Arkadaşlık kelimesine en yakın bulduğum sözcük paha biçilemez oluyor hep. Öylesine saf, temiz, vefayla sarılmış, öylesine güzel bir duygu ki. Kan bağın yok, yani hiçbir zorunluluk hissetmiyorsun, hem de hiçbir konuda. Sevgilin değil, ”aman aman” olmuyorsun yanında. Sadece sarılıyorsun. Dostuna, o duyguya. Bu ilişki derin bir çizgiyle ötekilerden ayrılmış, karşılıksız iyiliğe dayanan bir şey. Bunu yakalayınca kaybetmemek gerekir. Çünkü arkadaşlık aranız o an durgun dahi olsa, başkasından gelen kötülükte yanında olmaktır. İyiliğini düşünmek, mutluluğuna ortak olmaktır. Bazen kaldırımda biriniz oturakaldığında, bir sigarayı dönmektir. Bir şey kazandığında beraber gülmektir.
Ne bileyim, arkadaşlık her şeye ortak olmak değil midir? Hele bir de çocukluk arkadaşları oluyor ki. En samimi olanlar bunlar… Çünkü her saçmalıklarınızı görmüşsünüz. O kadar rahatsınız ki birbirinizin yanında. Hem kan bağınız da yok. Tamamen evrenin ayrı yaşamlarda bıraktığı iki kişisiniz ve hayatlarınızı sarmaş dolaş ediyorsunuz. Bu özel bir şey, çok özel…
Mahalle maçları… Ah 40 yaşında gençliğinden ödün vermeyen kendine abi dedirten amcaların ve 10 yaşında coşkun ruhlu delikanlıların birlikte mahalleyi ayağa kaldırmaları… Kızların tiki tiki oynamaya ip bırakmamaları… Herkesin samimi olduğu, olanın olmayana verdiği o dönemlerde kurulan arkadaşlıklar yok mu… Mahallenin huysuz teyzelerinin bahçesine kaçan topu atan alır kuralıyla şafak operasyonu gibi kurtarmalar… Sepetle salınan bir şişe suyu ağızdan ağıza dolandırmalar… Dürüstlük, doğruluk, güven ortamı. Bu dönemden beridir zamanı kurtarmaya çalışan bazı arkadaşlıklar hala var.

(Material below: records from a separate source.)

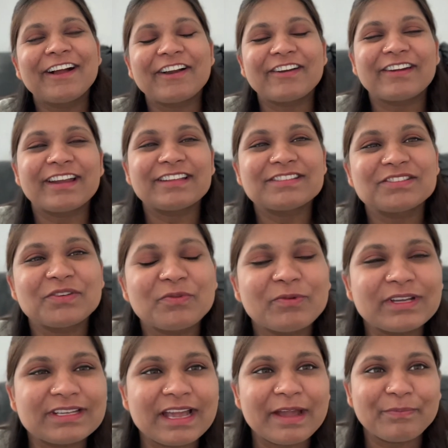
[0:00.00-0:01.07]
All right, so
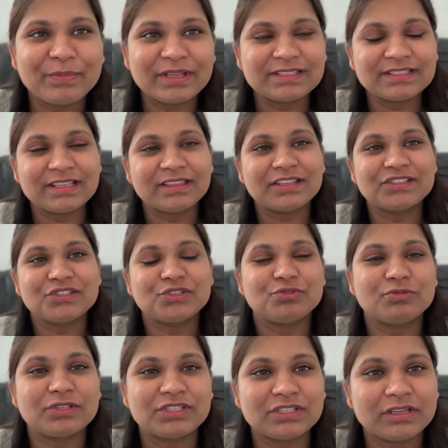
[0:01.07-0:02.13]
what happens in this
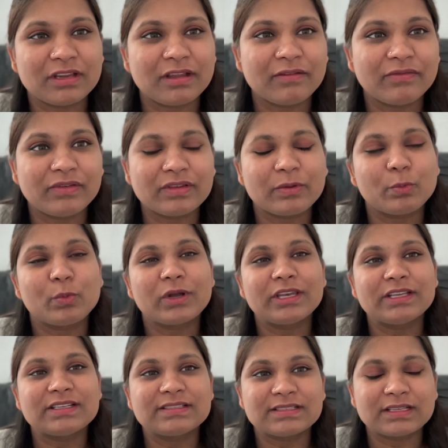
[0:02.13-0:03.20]
situation if
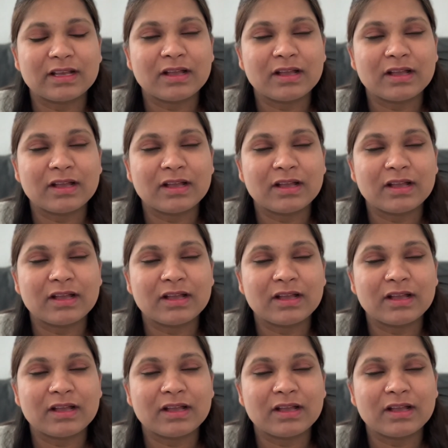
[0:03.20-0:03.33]
someone is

Aşk nedir ki? Bir kilo karabiberi tek oturuşta yemek kadar beter. Şanslıysanız başka tabii. Aile, fedakarlıkla sarılmış sıcak bir yuva ama biz mi seçiyoruz ki ailemizi? Arkadaşlık çok ayrı gerçekten. Hiçbir borcun yok ama ona sevgini ölesiye veriyorsun.

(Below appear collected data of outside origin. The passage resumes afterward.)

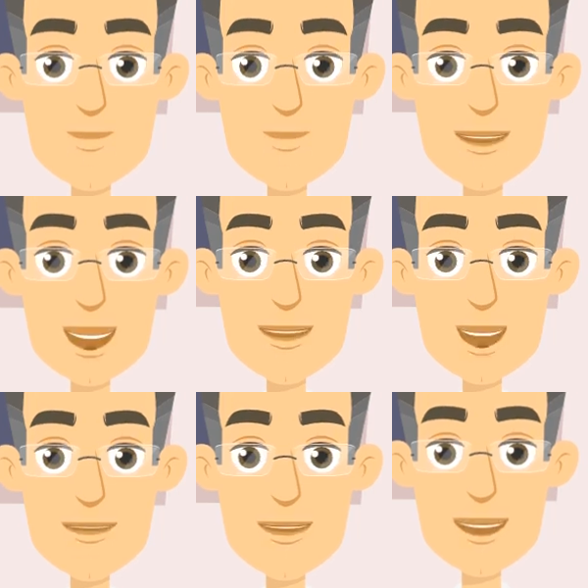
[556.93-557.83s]
Accurate
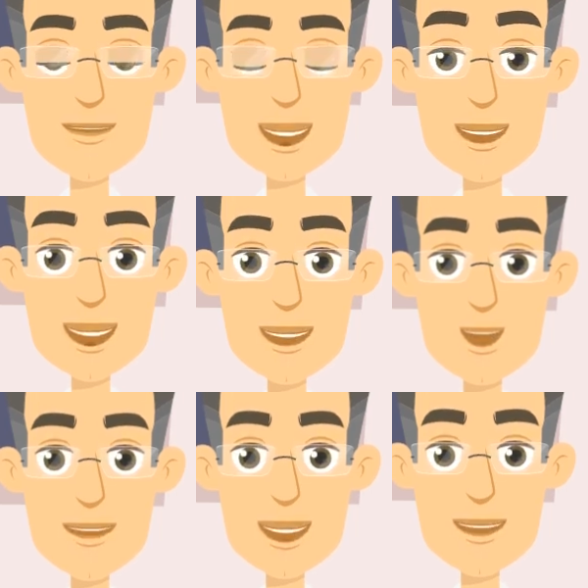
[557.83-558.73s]
diagnosis is
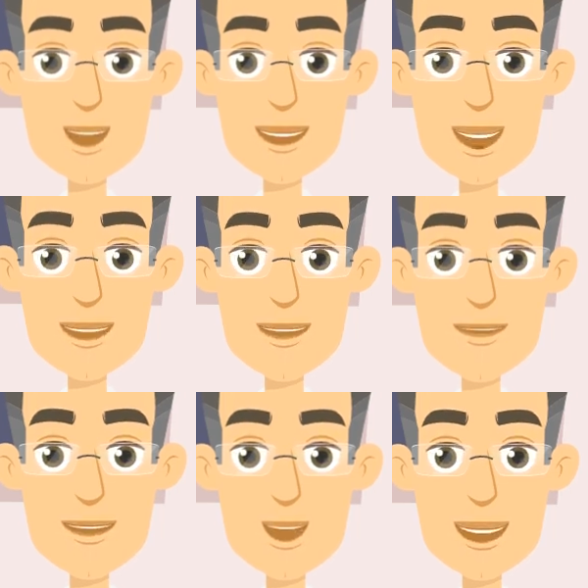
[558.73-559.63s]
crucial to determine
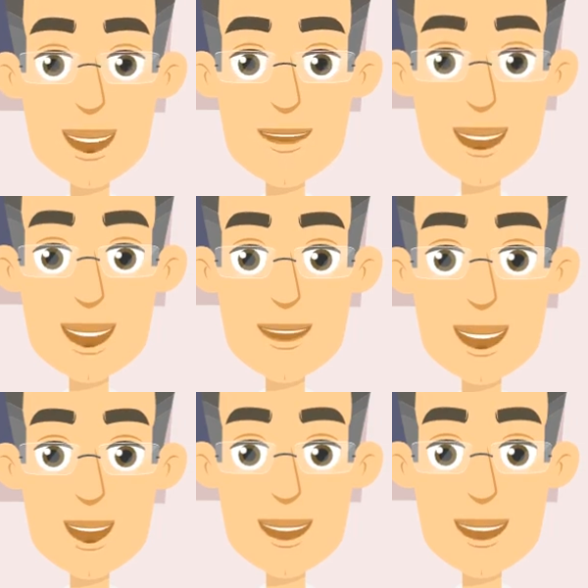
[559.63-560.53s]
the appropriate
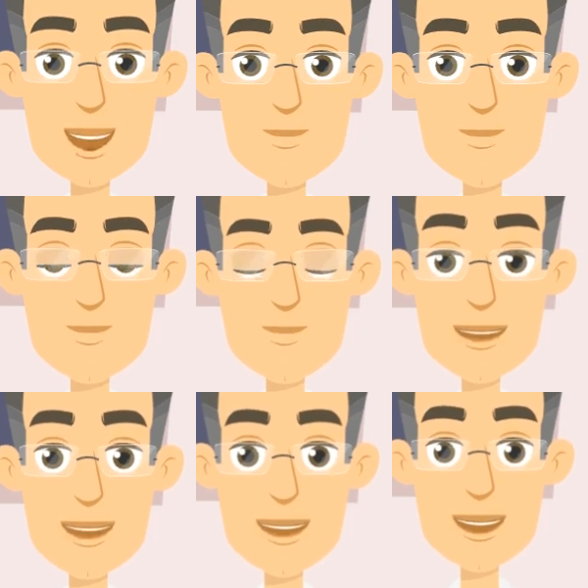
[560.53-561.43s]
treatment plan.
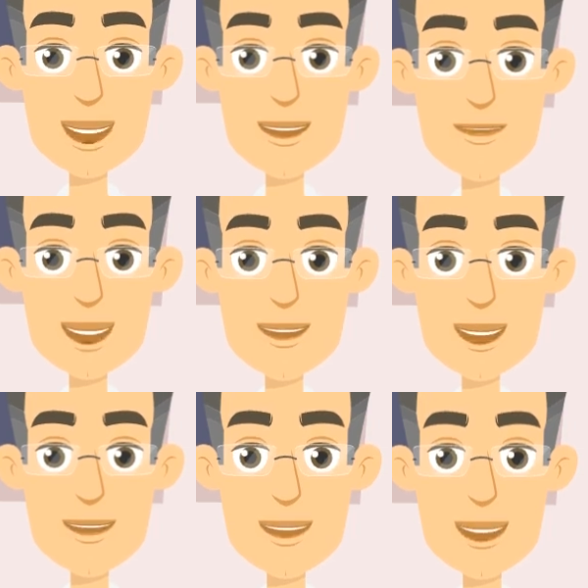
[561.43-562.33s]
It helps guide
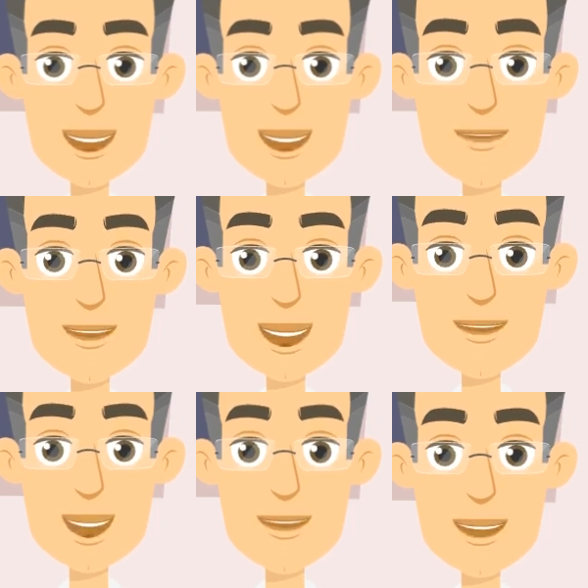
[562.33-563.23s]
decisions regarding
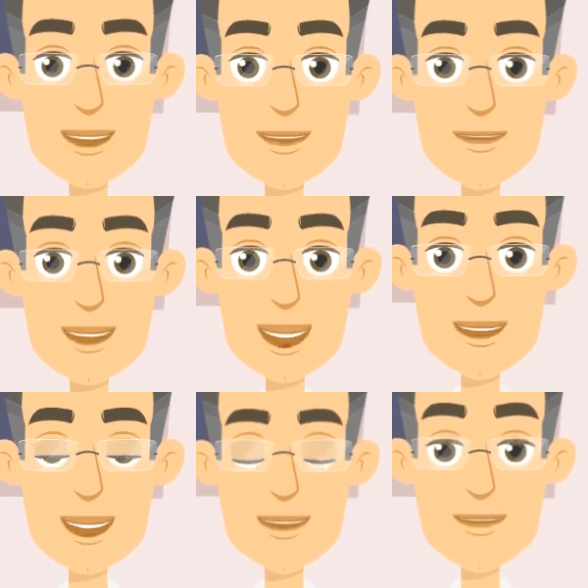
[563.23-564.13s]
conservative measures
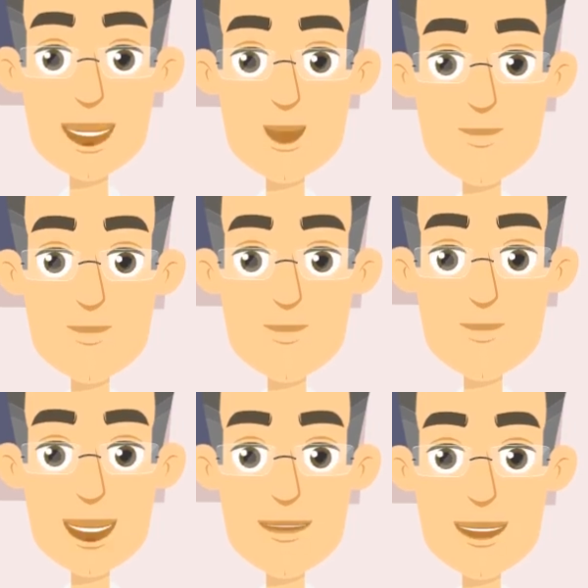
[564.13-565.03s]
like rest,
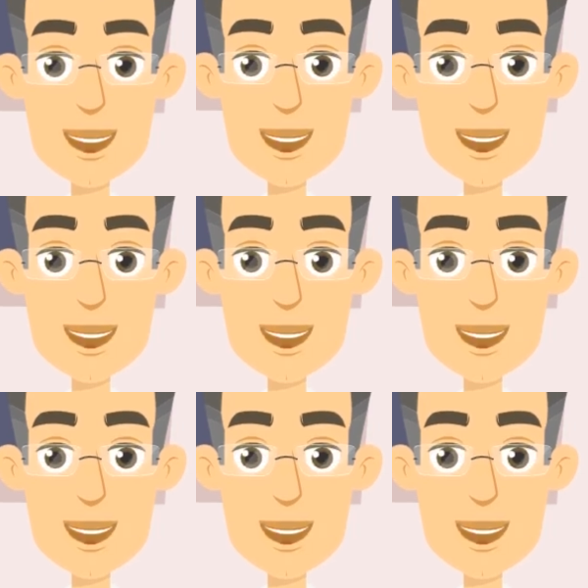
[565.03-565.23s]
ice,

2 yıl kadar önce yakın arkadaşımı kaybettim, ben bu bahsettiklerimden daha sonra bir çocukluk geçirdim ama hala o coşkulu mahalle maçları vardı. Zorla katılırdım, topa diye ayaklarına vuruyordum bazen, neticede iyi futbolcu olduk sağ olsunlar… Bu bahsettiğim arkadaşım, o dönemden beridir hep yakın arkadaşımdı. Onunla beraber çocukluğumu gömdüğümde, hayata bakışım öyle değişmişti ki. Gencecik, amansız, çok ani bir ölümdü ve ilk defa ölümün soğukluğuyla, hayatın kısalığıyla tanışmıştım.

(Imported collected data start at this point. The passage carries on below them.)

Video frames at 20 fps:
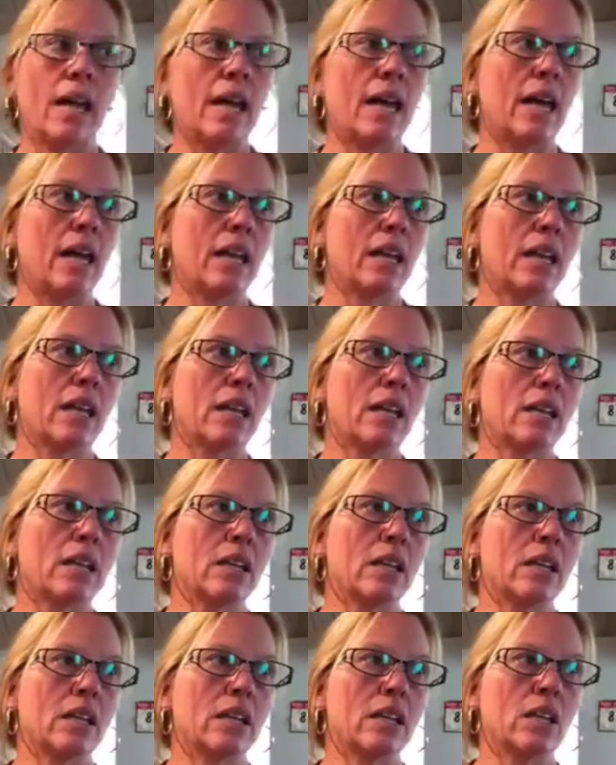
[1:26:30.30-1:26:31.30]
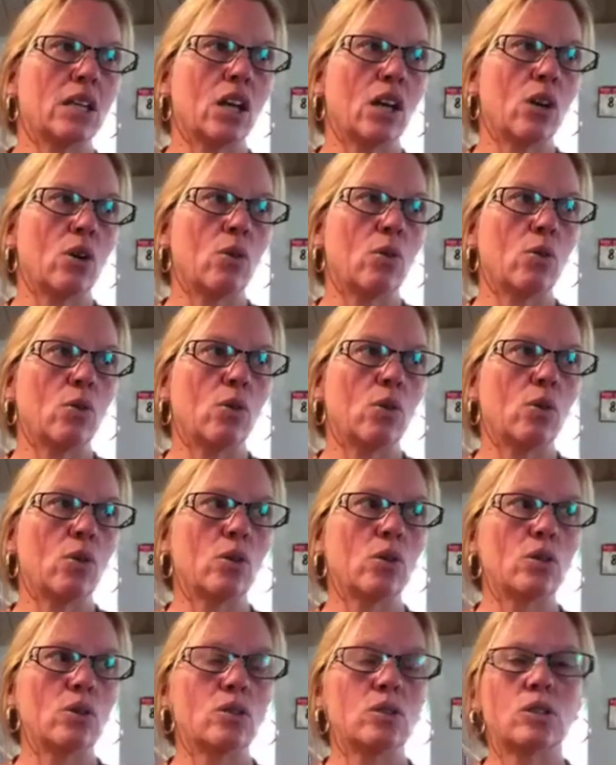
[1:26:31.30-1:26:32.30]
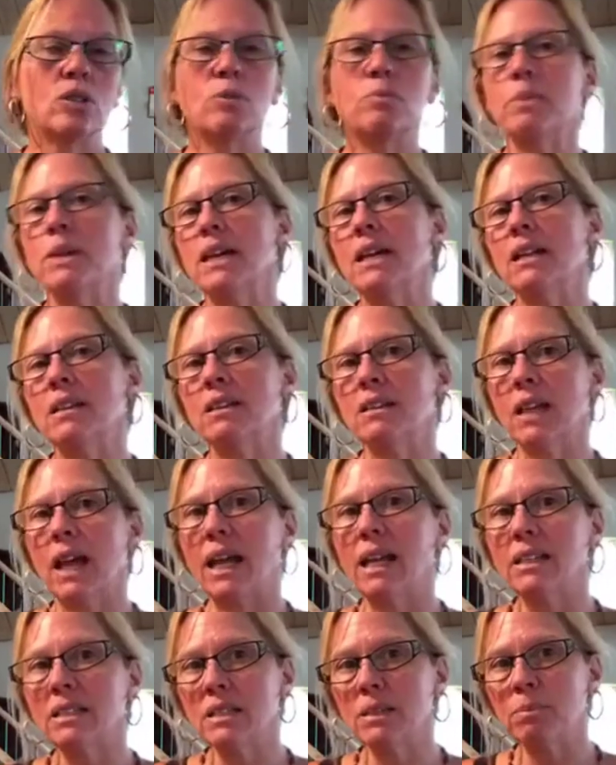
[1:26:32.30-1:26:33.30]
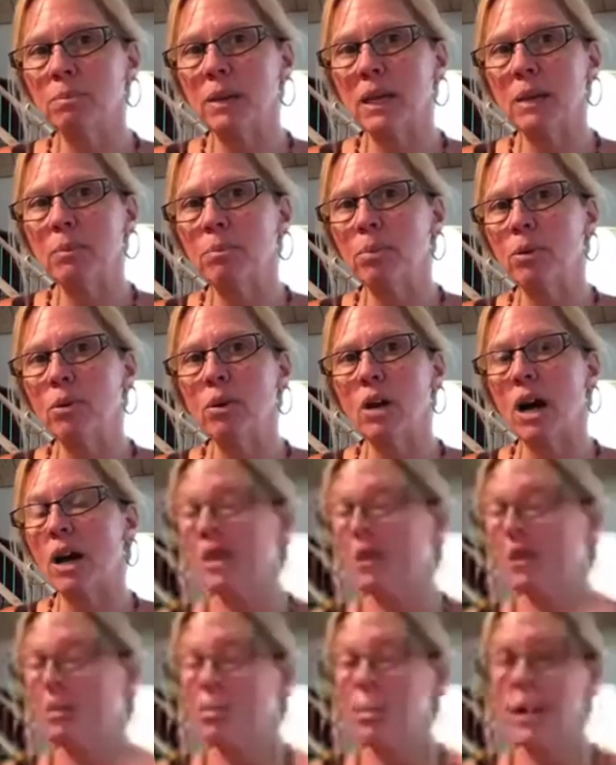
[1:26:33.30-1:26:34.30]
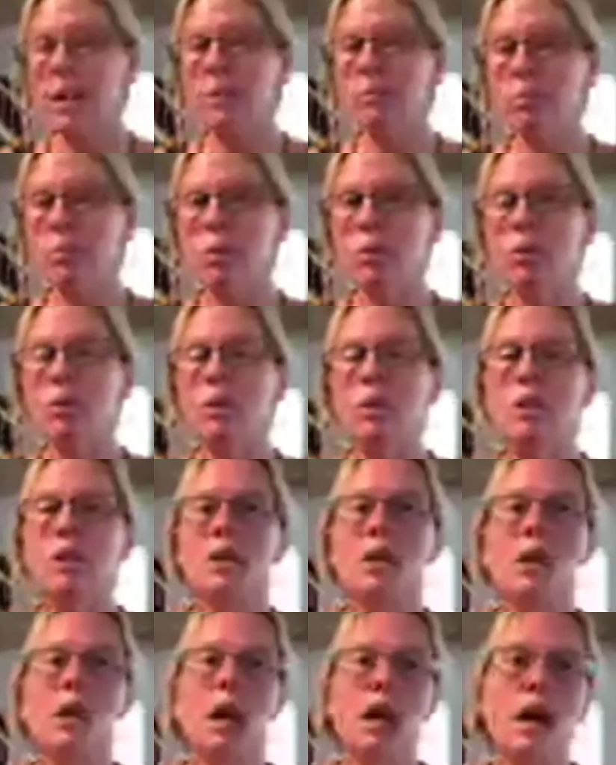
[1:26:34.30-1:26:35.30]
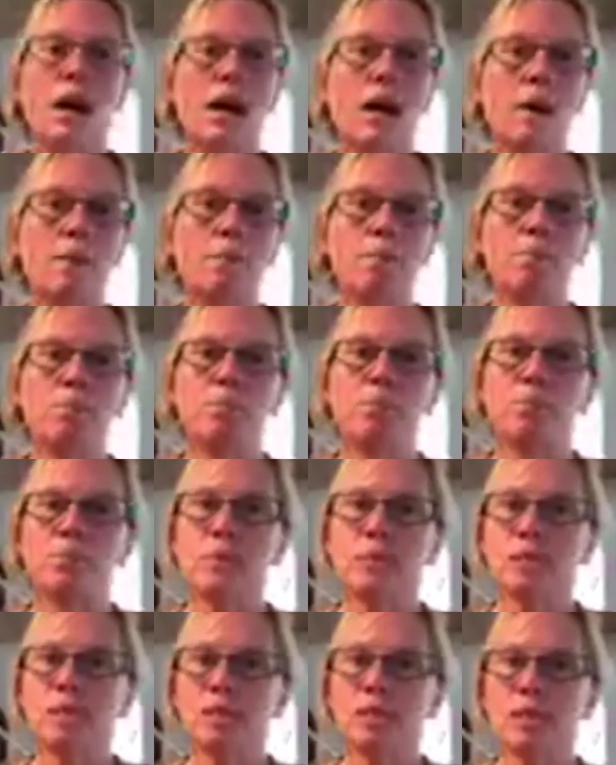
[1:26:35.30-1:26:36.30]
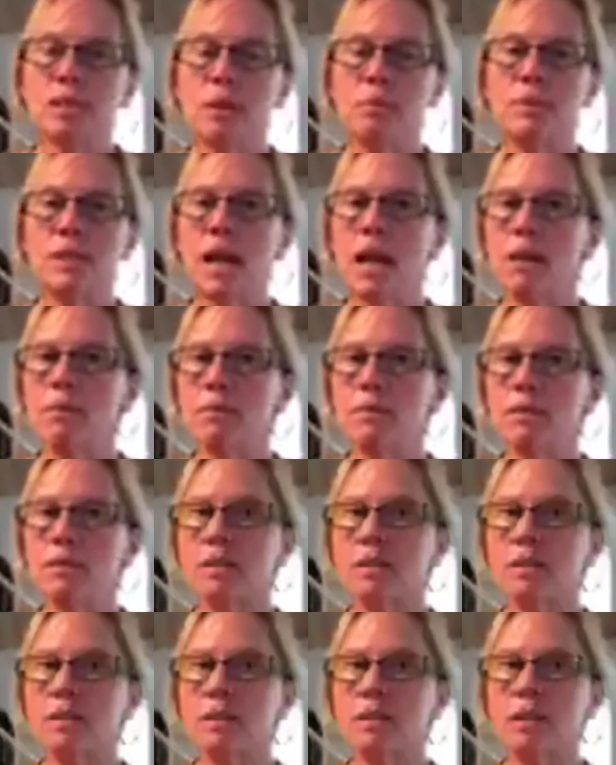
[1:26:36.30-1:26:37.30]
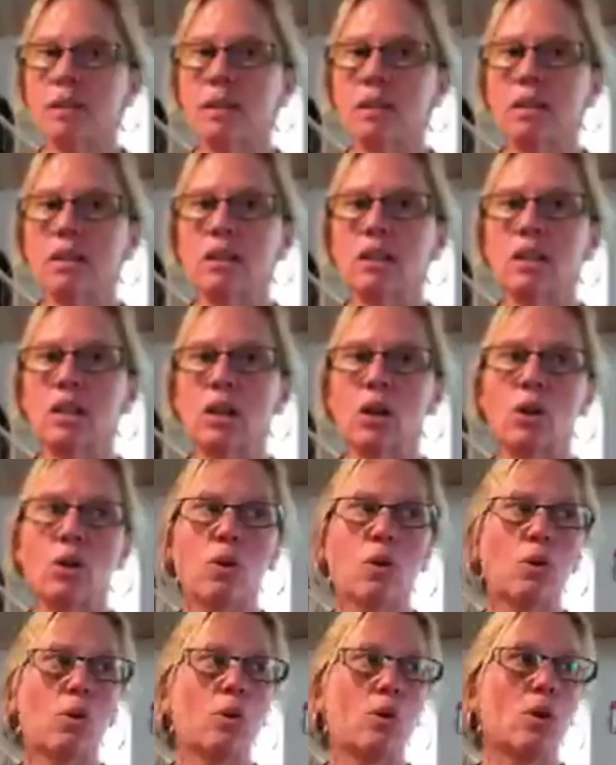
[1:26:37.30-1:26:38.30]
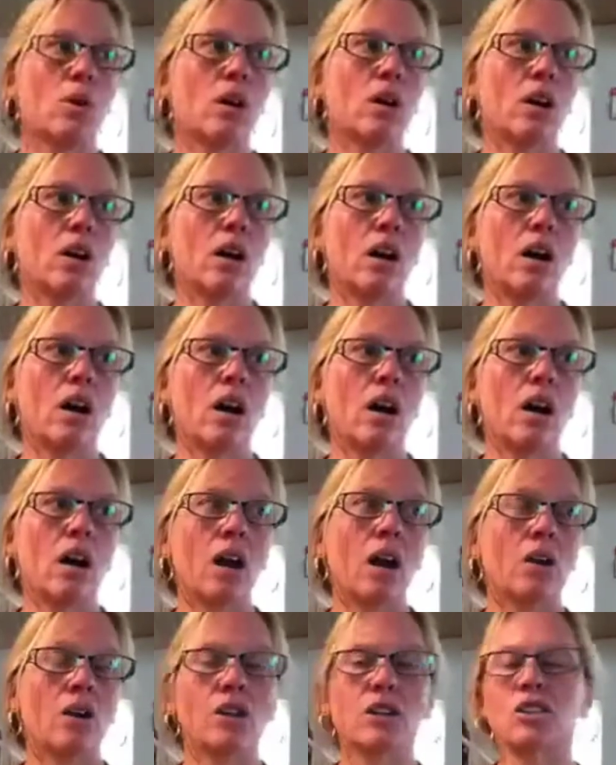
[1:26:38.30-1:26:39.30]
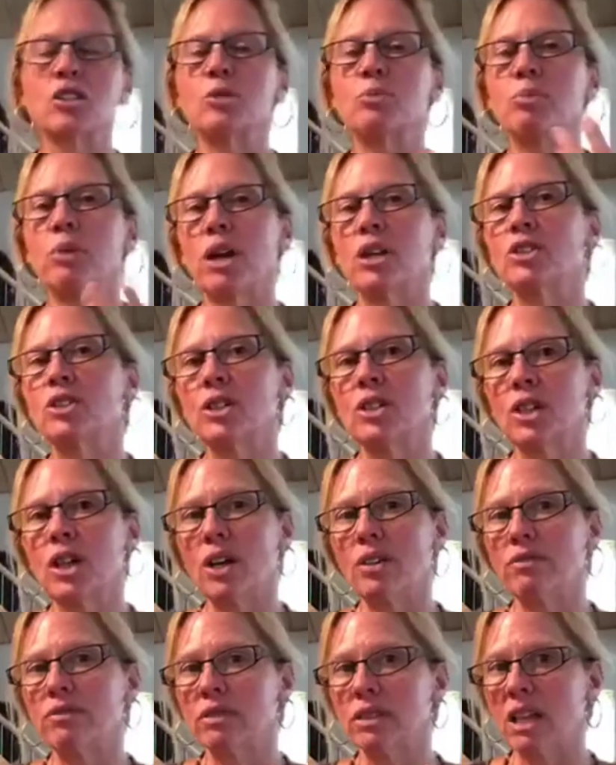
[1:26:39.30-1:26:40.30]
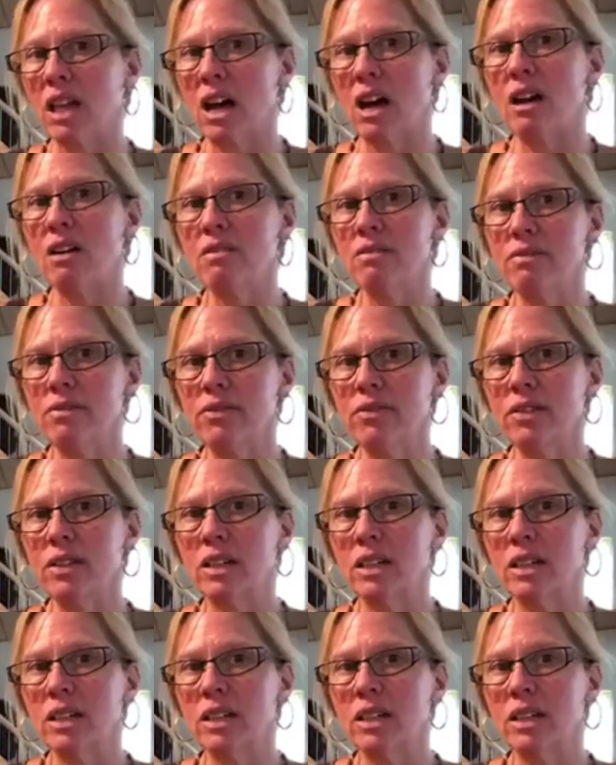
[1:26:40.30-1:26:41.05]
And, you know, to be a light to people, other people, um, sometimes, you know, our expression of love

Düşündüm, uzun süre kendime gelemedim. Arkadaşımla beraber arkadaşlığı da kaybetmiştim sanki, uzun süre kendimden çok fazla insan uzaklaştırmıştım. Çünkü kaybetme korkusu öylesine benliğimle iç içeydi ki. Sonra alıştım. Ölüm bile zamanla kendine alıştıran bir duyguymuş, bunu öğrendim.
Arkadaşlık çok özel bir duygu ve ben bunu hiç kaybetmek istemedim. Benim elimde değildi, ama şimdi görüyorum ki birçok insanın elinde ve kaybetmeyi bilmiyorlar. Bu yüzden
nasıl değerli bir şeye sahip olduklarını görmüyorlar. Menfaat adı altında kurulmuş lise dostlukları, öylesine hayret ettiriyor ki. Zaman akıp gidiyor, zaman hiçbir şeyin ilacı değil. Bu sadece zamanı bahane edecek kadar korkakların ağzında dolanan bir laf. Buna sığınmak doğru değil, zaman gidiyor ve bazı duyguları kaybediyor insanlık. Arkadaşlığı henüz elinizdeyken
sımsıkı kavrayın ve bırakmayın. Uğruna her şeyi yapabileceğiniz insanlar olsun, bu bazen en çaresiz anınızda yaşam sebebi bile olabilir…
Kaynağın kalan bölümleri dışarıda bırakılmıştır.